The Time Travel Travesty



One of the staples of Science Fiction is Time Travel.  You know how it goes: Captain Kirk goes back in time and Falls in love with a girl who has to die or Hitler wins WWII.  Or Marty McFly goes back in time, and messes things up, so his parents don’t get married.  He spends the rest of the story trying to get them back together.

The main focus of these stories is almost always getting things back to normal.  A sort of time travel directive where nothing may change.  Minimal interference.  Essentially the “Leave no trace” law of camping applied to chrono-jumps.

I think that sucks.

For two reasons.  The first is fairly simple.  We’ve just spent an hour or two of our lives and all that happened the status quo was preserved.  The only  people who know anything happened are the time travelers.

The Second is a little more complex. One of the best parts of a story are the characters.  Those poor souls whose life plays out for us in the stage of our mind.  Going through pain and suffering to bring us enjoyment.  Like imaginary gladiators, they fight through trials, and oppositions, and we live it through them.  It just hit me today, while watching Shred Forever, the fourth movie in the Shrek Franchise .( Time Travel is essentially make believe genocide.

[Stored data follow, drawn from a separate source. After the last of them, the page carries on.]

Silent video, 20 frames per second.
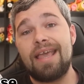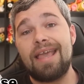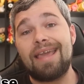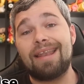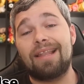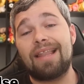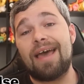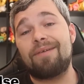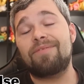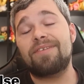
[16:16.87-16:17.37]

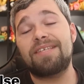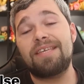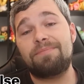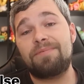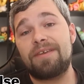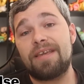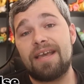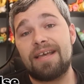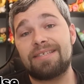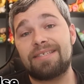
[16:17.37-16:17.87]
it'll have a
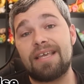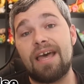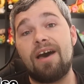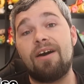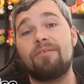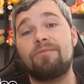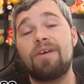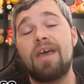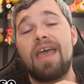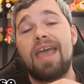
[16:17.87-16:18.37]
DPS
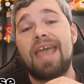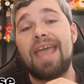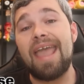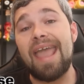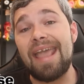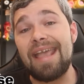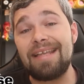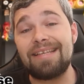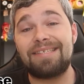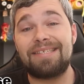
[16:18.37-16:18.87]
of
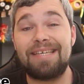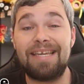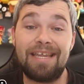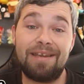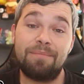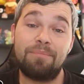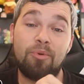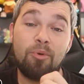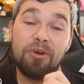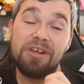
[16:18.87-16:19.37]

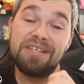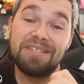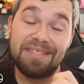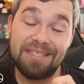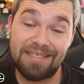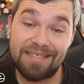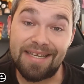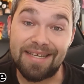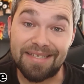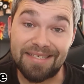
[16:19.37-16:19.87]

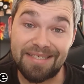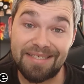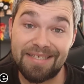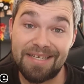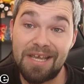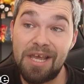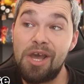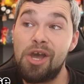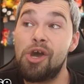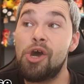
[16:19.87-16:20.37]
18.6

Warning:  Here there be Spoilers

While not technically time travel, Shrek Forever deals with changes in the timeline.  Shrek starts the movie happily married with triplets.  (kids, not wives)  But very soon he has a midlife crisis.  Things aren’t as good as they used to be.  No one is scared of him anymore, he doesn’t even feel like an ogre.

Shrek and the Family
Enter Rumpelstiltskin.  A crafty little bugger who tricks Shrek into trading a day for a day.  Shrek gets a day as an free, feared ogre, but Rumpelstiltskin  gets a day from Shrek’s Past.  Good ol’ Shrek doesn’t think anything of it, but soon realizes he has given up the day he was born.  So after his day as an ogre is over, he won’t exist.  But he does discover one catch.  If he can find loves true kiss before the day ends, things go back to normal.

Well, that’s no easy.  Fiona, his wife in the original timeline., has become a Man Hater, Amazon Queen who leads an army of Ogres against King Rumpelstiltskin and his horde of witches.  We get to meet a ton of new ogres including a cook who serves chimichangas at the battle.  And we meet donkey, who has forgotten Shrek and pulls a Cart around every day.  Plus we meet Puss in Boots, but he is more Garfield than warrior.  He’s put on a weight and lives a Fiona’s pretty kitty.

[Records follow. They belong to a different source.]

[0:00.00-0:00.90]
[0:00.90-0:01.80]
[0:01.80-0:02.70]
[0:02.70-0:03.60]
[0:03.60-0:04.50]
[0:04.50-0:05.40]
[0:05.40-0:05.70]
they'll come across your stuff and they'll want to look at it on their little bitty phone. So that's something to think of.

Donkey and Puss have some of the most growth in the Story.  They go from the everyday “man” trying to do his job, to heroes, risking their lives for their friends.  And the army of ogres is full of ogres of honor.

But in the end, after Shrek finally gets the smooch from Fiona, we see each one of our new friends slowly disappear, even Fiona, who is much more interesting as a warrior princess, fades to nothing.  They no longer exist. 

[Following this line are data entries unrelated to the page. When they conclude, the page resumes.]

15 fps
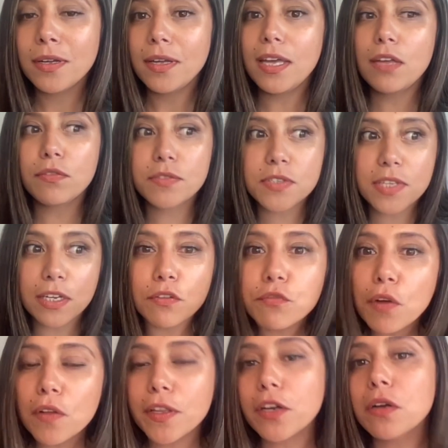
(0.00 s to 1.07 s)
It's like
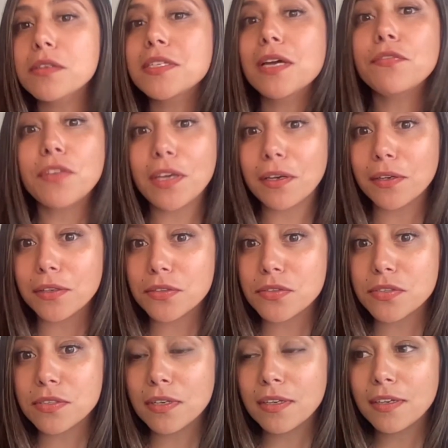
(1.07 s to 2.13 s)
falling on deaf
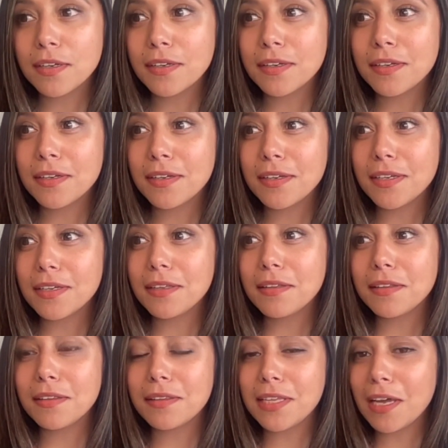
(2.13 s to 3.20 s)
ears.
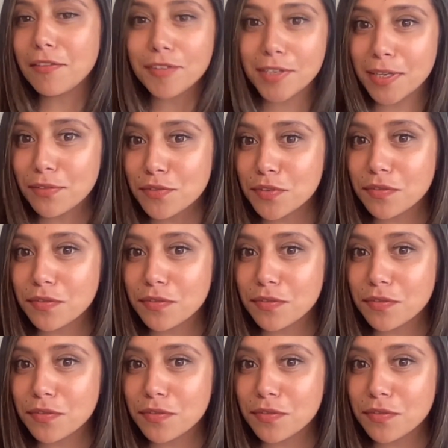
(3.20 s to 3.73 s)
They have the gift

Not only are they gone, but their deaths are not even honored.  Shrek appears back with his wife, and all is well.  He doesn’t seem to grieve the loss of his ogre brethren or the warrior wife he had to woo all over, or his new donkey friend.  He just happily goes along with his old life.

And we’re left, with an entire world silenced.  The characters we’ve cared about killed, and no one cares.

Time travel truly is a holocaust.  Its time storytellers treated it as such.

1 comment:

JP said...

I hate it when all my heroic works are made void by time travel.